(Requirement) Transcribe the listing exactly, skipping every picture.

(Data under study)
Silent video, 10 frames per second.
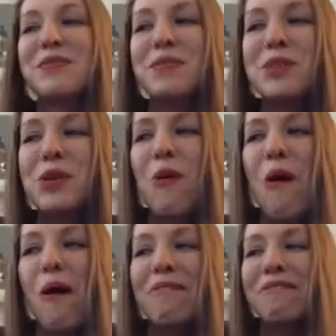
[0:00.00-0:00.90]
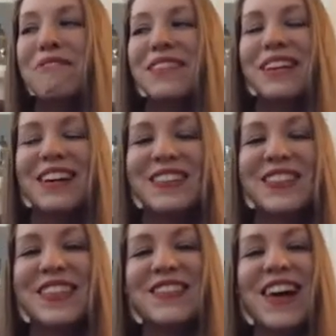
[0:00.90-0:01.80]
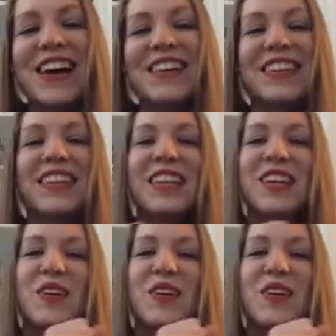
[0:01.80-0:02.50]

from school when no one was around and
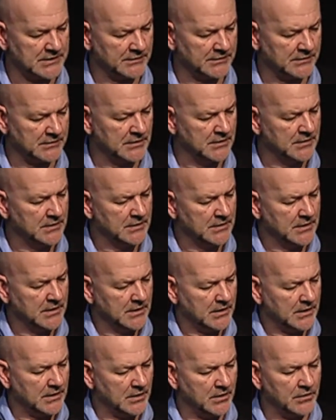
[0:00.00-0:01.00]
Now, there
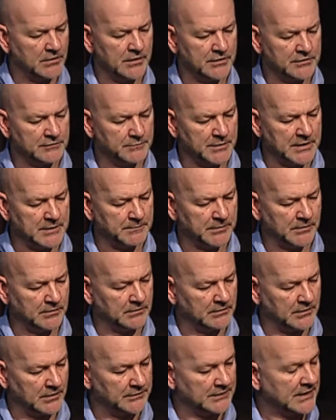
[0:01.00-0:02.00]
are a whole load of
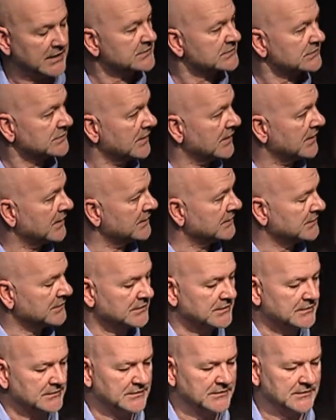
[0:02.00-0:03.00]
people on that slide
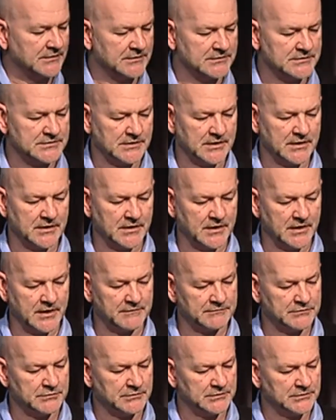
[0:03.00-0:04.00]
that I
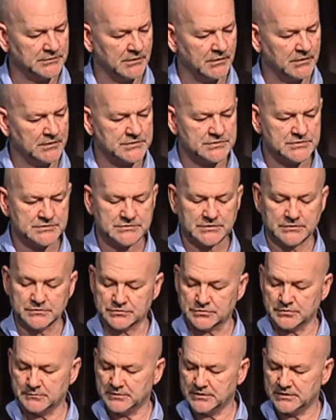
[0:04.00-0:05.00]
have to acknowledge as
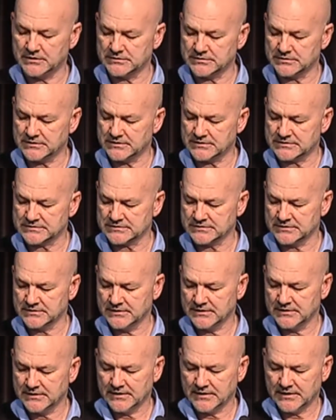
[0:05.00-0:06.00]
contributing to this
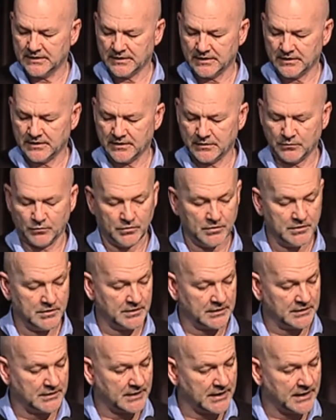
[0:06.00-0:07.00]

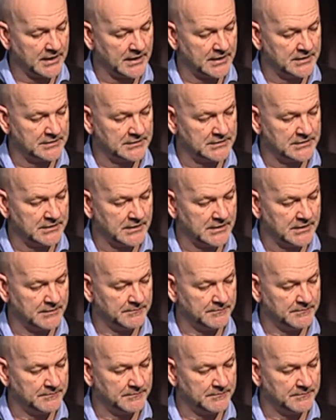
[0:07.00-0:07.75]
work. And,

(Exercise solution)
Silent video, 10 frames per second.
[0:00.00-0:00.90]
[0:00.90-0:01.80]
[0:01.80-0:02.50]

from school when no one was around and
[0:00.00-0:01.00]
Now, there
[0:01.00-0:02.00]
are a whole load of
[0:02.00-0:03.00]
people on that slide
[0:03.00-0:04.00]
that I
[0:04.00-0:05.00]
have to acknowledge as
[0:05.00-0:06.00]
contributing to this
[0:06.00-0:07.00]

[0:07.00-0:07.75]
work. And,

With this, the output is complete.